▶ [ACTIVITY] What is needed is an exact copy of every entry, without the pictures.

▶ [DATA FOR THIS TASK]

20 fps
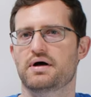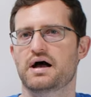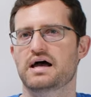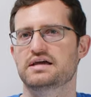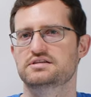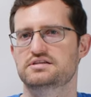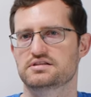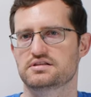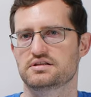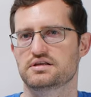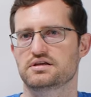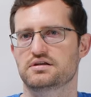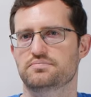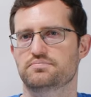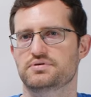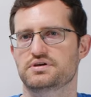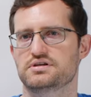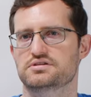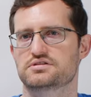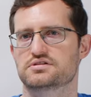isolated
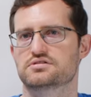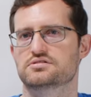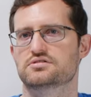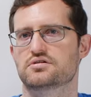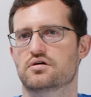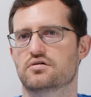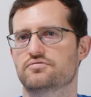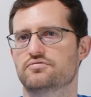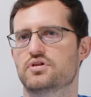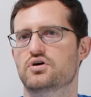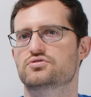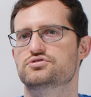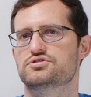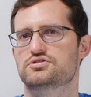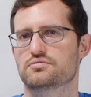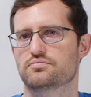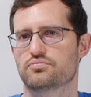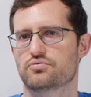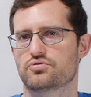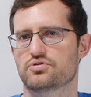pieces of large
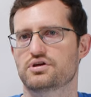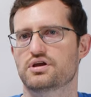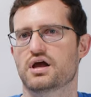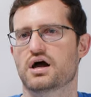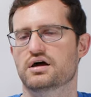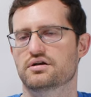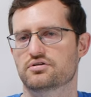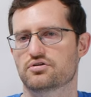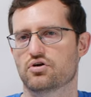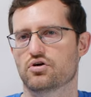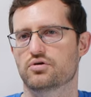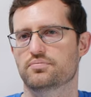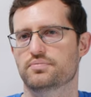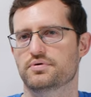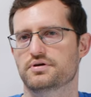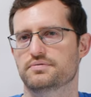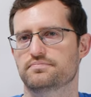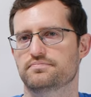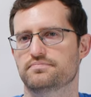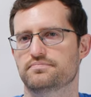debris on carpet.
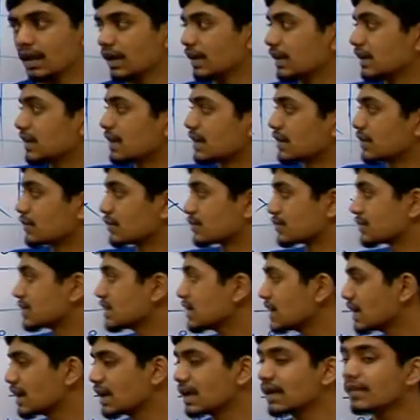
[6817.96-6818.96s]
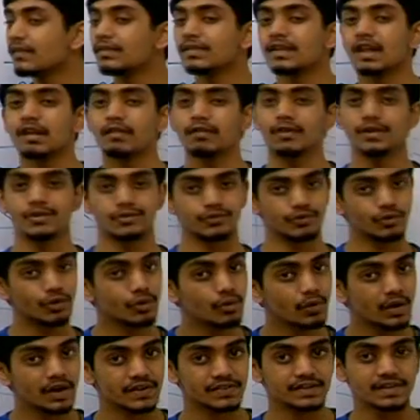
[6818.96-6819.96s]
Here you see there was
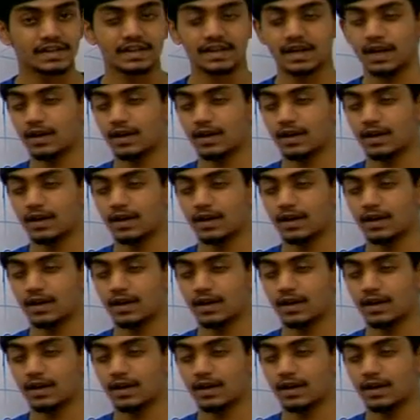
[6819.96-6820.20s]
no acidic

▶ [EXERCISE RESULT]
20 fps
isolated
pieces of large
debris on carpet.
[6817.96-6818.96s]
[6818.96-6819.96s]
Here you see there was
[6819.96-6820.20s]
no acidic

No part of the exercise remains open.